Measure a person by the size of their heart:

SEAL training was a great equalizer. Nothing mattered but your will to achieve success. Not your color, not your cultural background, not your education, and not your public status.

Courtesy Humans Unite

Get over being a sugar cookie and keep moving forward:

Failure will be experienced, and that we don’t seem to be perfect as individuals, so we need to get ready for that situation. Don’t complain. Don’t blame it on your misfortune. Stand tall, look to the long run, and drive on.
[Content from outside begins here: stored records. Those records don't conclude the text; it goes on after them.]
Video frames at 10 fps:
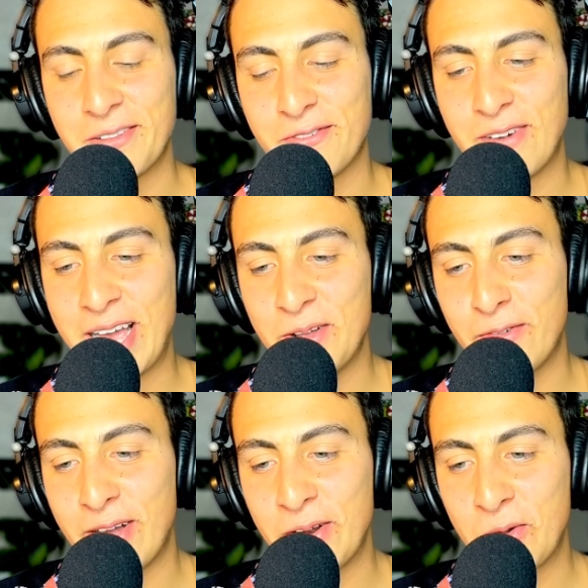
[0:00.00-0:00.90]
the
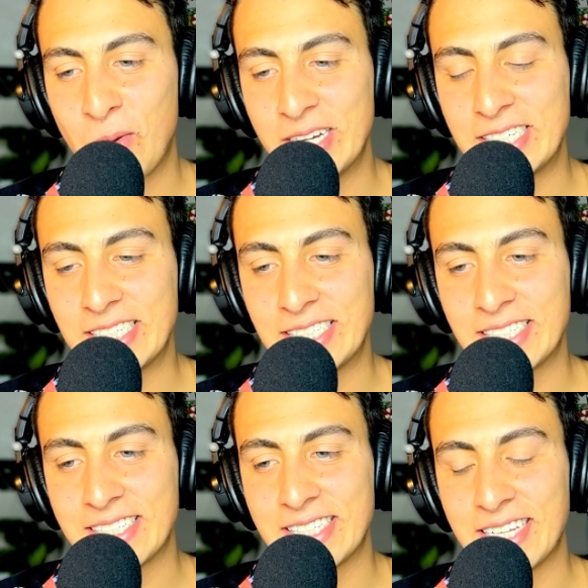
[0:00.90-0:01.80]
final final
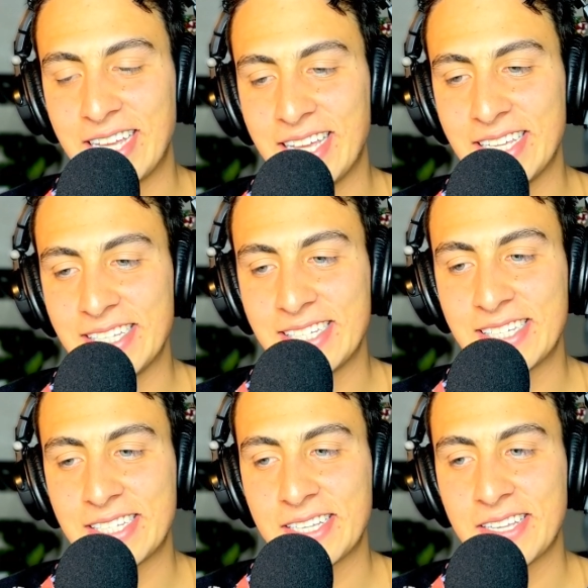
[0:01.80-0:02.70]
question
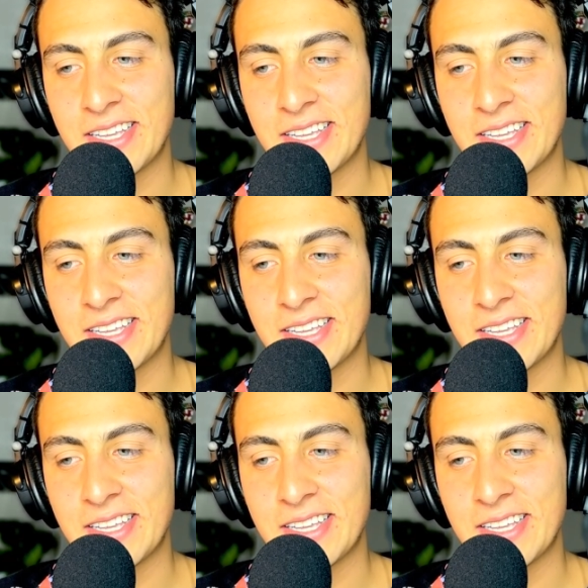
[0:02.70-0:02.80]
is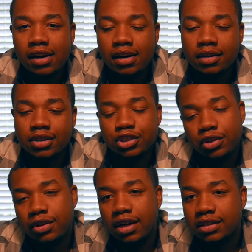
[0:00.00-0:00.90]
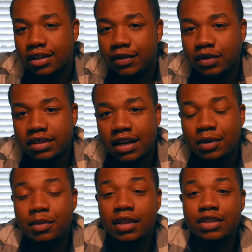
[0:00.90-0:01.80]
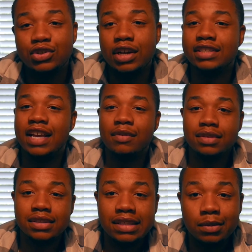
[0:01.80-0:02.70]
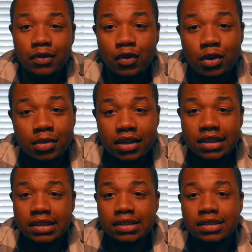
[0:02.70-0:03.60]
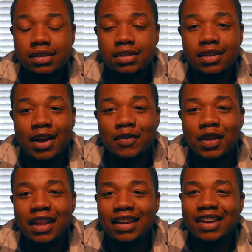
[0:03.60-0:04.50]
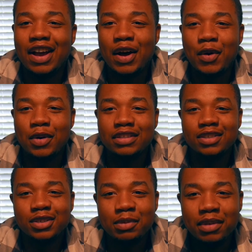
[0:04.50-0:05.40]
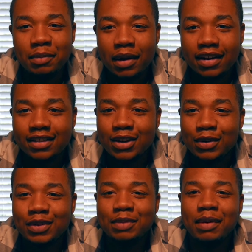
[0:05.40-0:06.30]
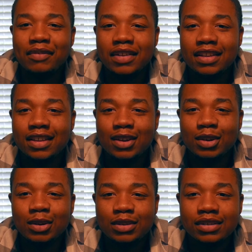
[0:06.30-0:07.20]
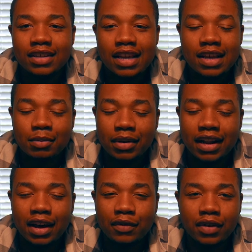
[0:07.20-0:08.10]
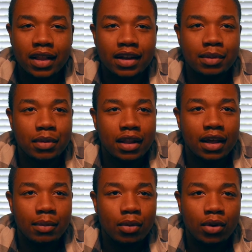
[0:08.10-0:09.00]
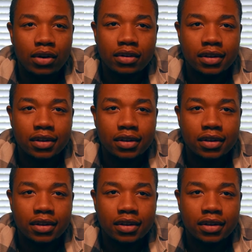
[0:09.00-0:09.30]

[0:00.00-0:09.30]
I will just show you guys a different side of me that you guys haven't seen before because I feel like I always used to be monotone in my videos, but now I feel like I'm a lot more,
Don’t be frightened of The Circus:

The Circus in SEAL training involves plenty of periods of physical activity to become effective and for the performers to maximise their performance. Doing the least sometimes isn’t enough, so practice the maximum! Go the extra mile.
"Life is full of circuses. you will fail. you will likely fail often. it’ll be painful. it’ll be discouraging. sometimes it’ll test you to your very core."

The lesson of overcoming your fear:

In SEAL training, we had to find the quickest way of getting down from a 60-meter tower. I consistently failed this test by using the zip wire.
Fear paralyzes our mind, then we are lost. at times we’ve to take that unintended task and "risk" it.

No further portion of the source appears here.